Osie is now deep in Iraq covering the offensive to liberate the entirety of Mosul - Iraqi prime minister Haider al-Abadi announced the liberation of East Mosul on January 24.
The photos, taken in January 2017, expose the harsh conditions awaiting the newly liberated citizens of Mosul as they line up to receive medicine and food from the Iraqi army and face the prospect of rebuilding the remains of the city.
Portraits expose the remains of bombed out buildings in Mosul’s business district, which took heavy shelling during fighting between Iraqi security forces and ISIS militants, and the bodies of ISIS fighters left to rot in the open air.
One image captures the charred remains of a teenage ISIS fighter killed during an airstrike, while another shows Iraqi youths celebrating a wedding as they drive past the remains of an alleged ISIS militant killed during clashes between Iraqi soldiers and ISIS.
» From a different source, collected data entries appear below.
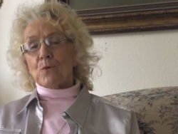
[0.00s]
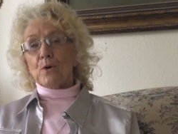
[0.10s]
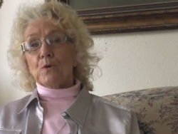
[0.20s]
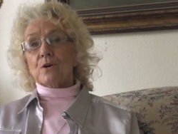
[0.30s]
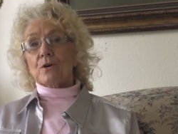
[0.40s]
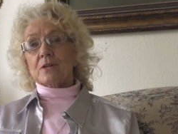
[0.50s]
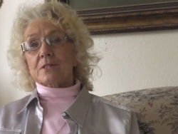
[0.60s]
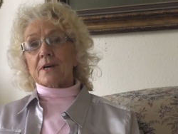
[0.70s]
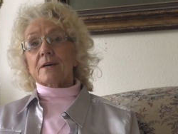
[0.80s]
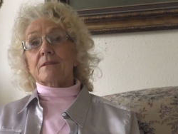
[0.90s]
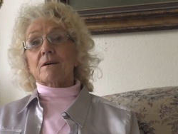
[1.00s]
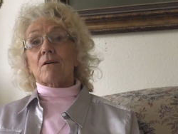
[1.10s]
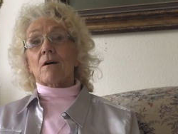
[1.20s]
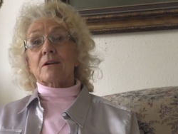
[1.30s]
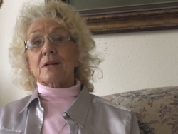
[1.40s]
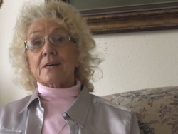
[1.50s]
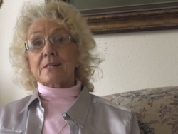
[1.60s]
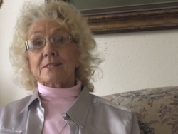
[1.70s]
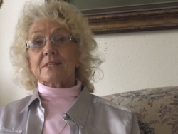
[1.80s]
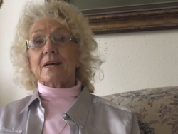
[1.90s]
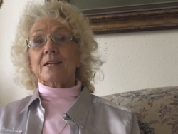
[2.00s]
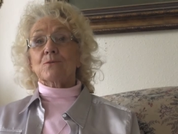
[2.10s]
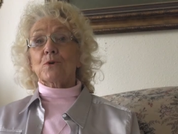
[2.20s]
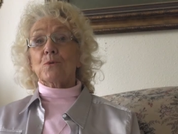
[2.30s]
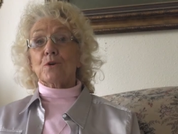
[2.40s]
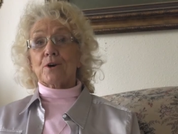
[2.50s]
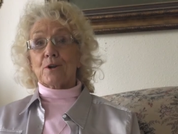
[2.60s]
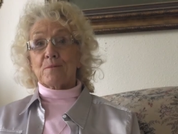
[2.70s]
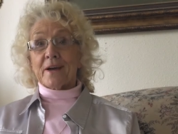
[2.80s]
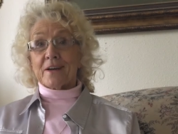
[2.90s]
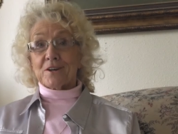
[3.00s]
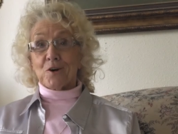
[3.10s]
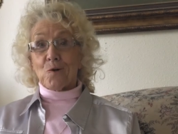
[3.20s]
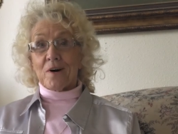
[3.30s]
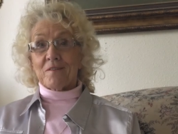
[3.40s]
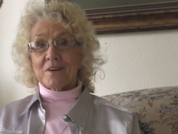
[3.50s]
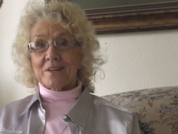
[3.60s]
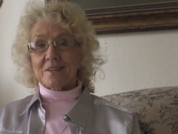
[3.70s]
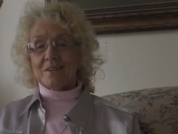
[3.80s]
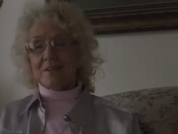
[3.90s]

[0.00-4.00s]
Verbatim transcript: we were going to take the hard licks and we were going to make a go of it.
ISIS propaganda has a heavy presence throughout the city and murals profess, “We will fight all of the West” and, “We are fighting in Iraq though we are keeping our eyes on Palestine” to passersby.
While the fighting rages on in Western Mosul, citizens of Eastern Mosul are dusting themselves off and beginning the long road to recovery as the war that has torn apart families and destroyed countless buildings carries on around them.